In Bartlett’s chilling finale, democracy’s fate depends on how societies respond to inequality, polarization, and digital control. He paints two possible endgames: a technocratic utopia or a soft-totalitarian dystopia. Most likely, we will drift somewhere in between—a hybrid world where citizens surrender liberty for efficiency.

Low-Level Equilibrium

Bartlett borrows Francis Fukuyama’s phrase “low-level equilibrium” to describe weakened governments trapped in feedback loops of mistrust and incompetence. Rising inequality and falling tax revenues leave states unable to meet citizens’ demands. Crime, depression, and fragmentation grow, feeding populism. Citizens, disillusioned with democracy’s inefficiency, turn to authoritarian “system one” leaders promising control—mirroring early signs in Poland, Hungary, and authoritarian China.
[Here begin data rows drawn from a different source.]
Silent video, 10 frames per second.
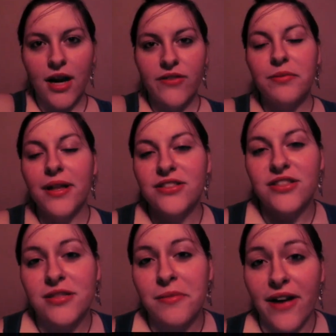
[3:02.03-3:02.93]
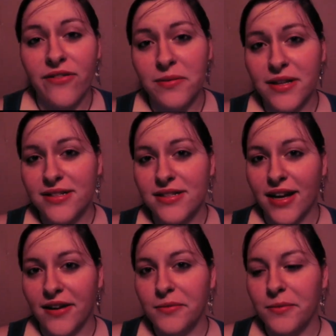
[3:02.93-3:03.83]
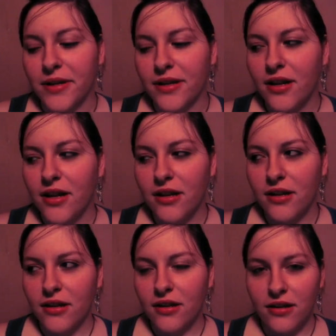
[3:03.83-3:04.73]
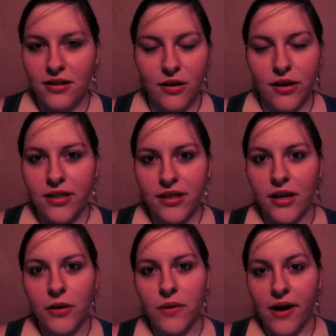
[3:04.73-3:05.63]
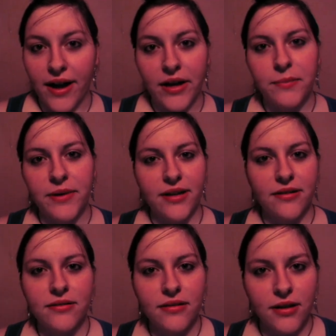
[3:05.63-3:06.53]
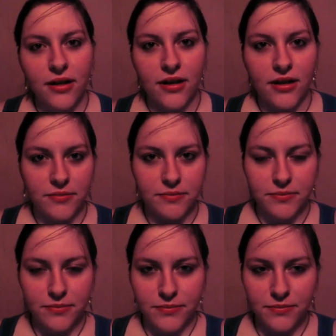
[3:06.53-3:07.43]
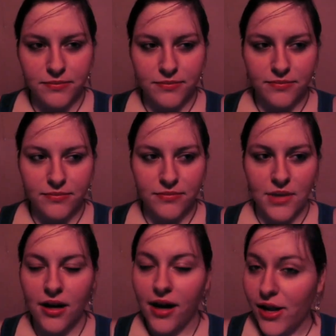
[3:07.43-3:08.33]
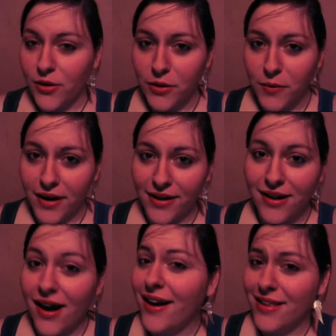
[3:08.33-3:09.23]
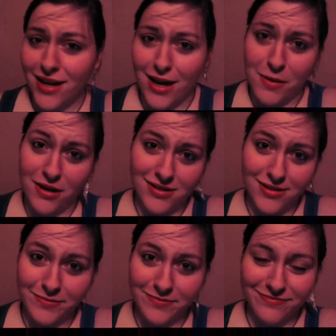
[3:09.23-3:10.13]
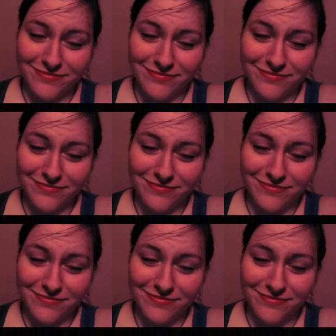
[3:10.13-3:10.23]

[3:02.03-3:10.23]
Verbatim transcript: I've applied to just about every place in town, but nothing will hire me. Um, I don't know why. I think I'm awesome.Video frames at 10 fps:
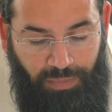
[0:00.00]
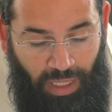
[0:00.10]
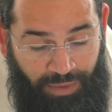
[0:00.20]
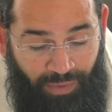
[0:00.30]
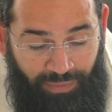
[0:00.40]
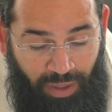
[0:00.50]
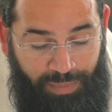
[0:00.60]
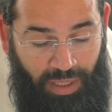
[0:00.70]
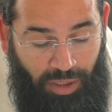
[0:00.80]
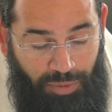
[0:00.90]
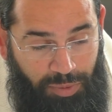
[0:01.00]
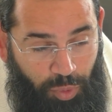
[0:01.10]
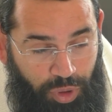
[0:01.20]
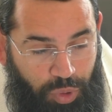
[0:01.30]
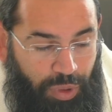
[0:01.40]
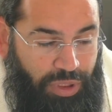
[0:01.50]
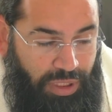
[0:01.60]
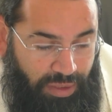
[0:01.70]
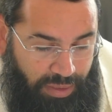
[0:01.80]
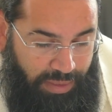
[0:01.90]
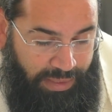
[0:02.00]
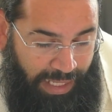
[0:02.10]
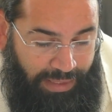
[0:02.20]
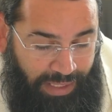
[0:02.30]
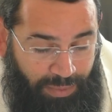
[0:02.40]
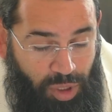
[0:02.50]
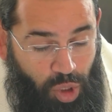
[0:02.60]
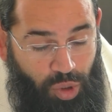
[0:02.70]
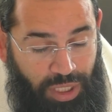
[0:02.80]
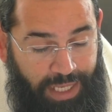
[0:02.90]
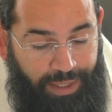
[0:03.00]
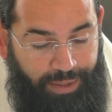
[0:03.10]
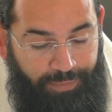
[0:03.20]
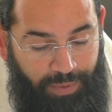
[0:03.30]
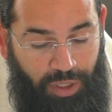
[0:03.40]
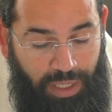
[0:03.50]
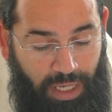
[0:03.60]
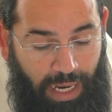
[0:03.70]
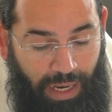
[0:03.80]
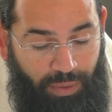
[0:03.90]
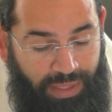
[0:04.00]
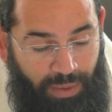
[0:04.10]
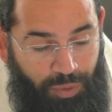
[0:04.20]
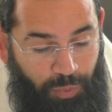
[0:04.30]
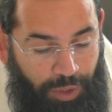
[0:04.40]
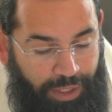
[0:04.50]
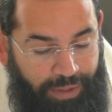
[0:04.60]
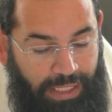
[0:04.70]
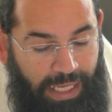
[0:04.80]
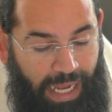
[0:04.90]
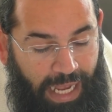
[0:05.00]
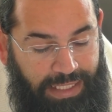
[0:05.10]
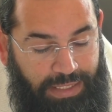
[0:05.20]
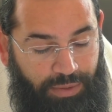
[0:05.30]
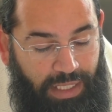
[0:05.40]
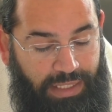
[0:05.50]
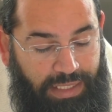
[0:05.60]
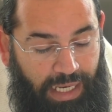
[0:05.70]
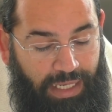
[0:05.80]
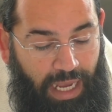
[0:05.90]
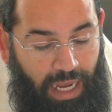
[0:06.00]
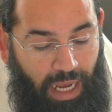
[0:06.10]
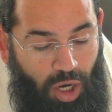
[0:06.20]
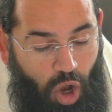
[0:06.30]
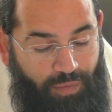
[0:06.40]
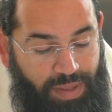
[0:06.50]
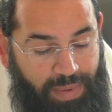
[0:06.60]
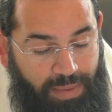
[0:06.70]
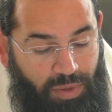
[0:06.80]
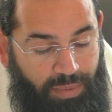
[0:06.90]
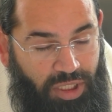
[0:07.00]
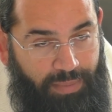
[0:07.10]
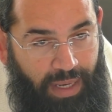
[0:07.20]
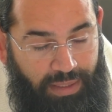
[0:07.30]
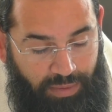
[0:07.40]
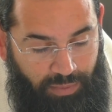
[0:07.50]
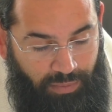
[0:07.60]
If I want to be a little bit more stringent, that we could hear. We could hear how that would work. Asur Yisrael lachalovet b'yom Shabbat.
Tech as an Instrument of Order

He warns of “techno-authoritarianism,” where governments use data and AI to maintain stability through surveillance and prediction. China’s Social Credit System exemplifies this fusion—quantifying trust, behavior, and loyalty into a national algorithmic score. Bartlett foresees Western democracies adopting similar systems in the name of efficiency and safety, gradually normalizing coercion.

The Elite Escapes

Even Silicon Valley’s elite fear their creation. Bartlett interviews Antonio García Martínez, ex-Facebook executive turned survivalist, living on an island stocked with guns and generators. “Hope is a shitty hedge,” Martínez tells him. Wealthy technologists prepare for apocalypse, buying estates in New Zealand. They foresee collapse—not revolution.

Between Scylla and Charybdis

Bartlett ends with a classical metaphor: democracy must navigate between Scylla (inequality and collapse) and Charybdis (authoritarian control). Avoiding both requires reinventing democracy as a dynamic system—adaptive, data-literate, yet rooted in independence and moral judgment. Otherwise, history will archive it beside feudalism and communism: an experiment that failed to evolve.

For readers, Bartlett offers hope—if fragile. Democracy can survive if citizens demand transparency, ethical regulation, and accountability from tech. “The People vs Tech,” he writes, is not a prophecy but a choice. The battle for freedom now unfolds not in parliaments or revolutions, but in lines of code—and in the minds of those who still choose to think.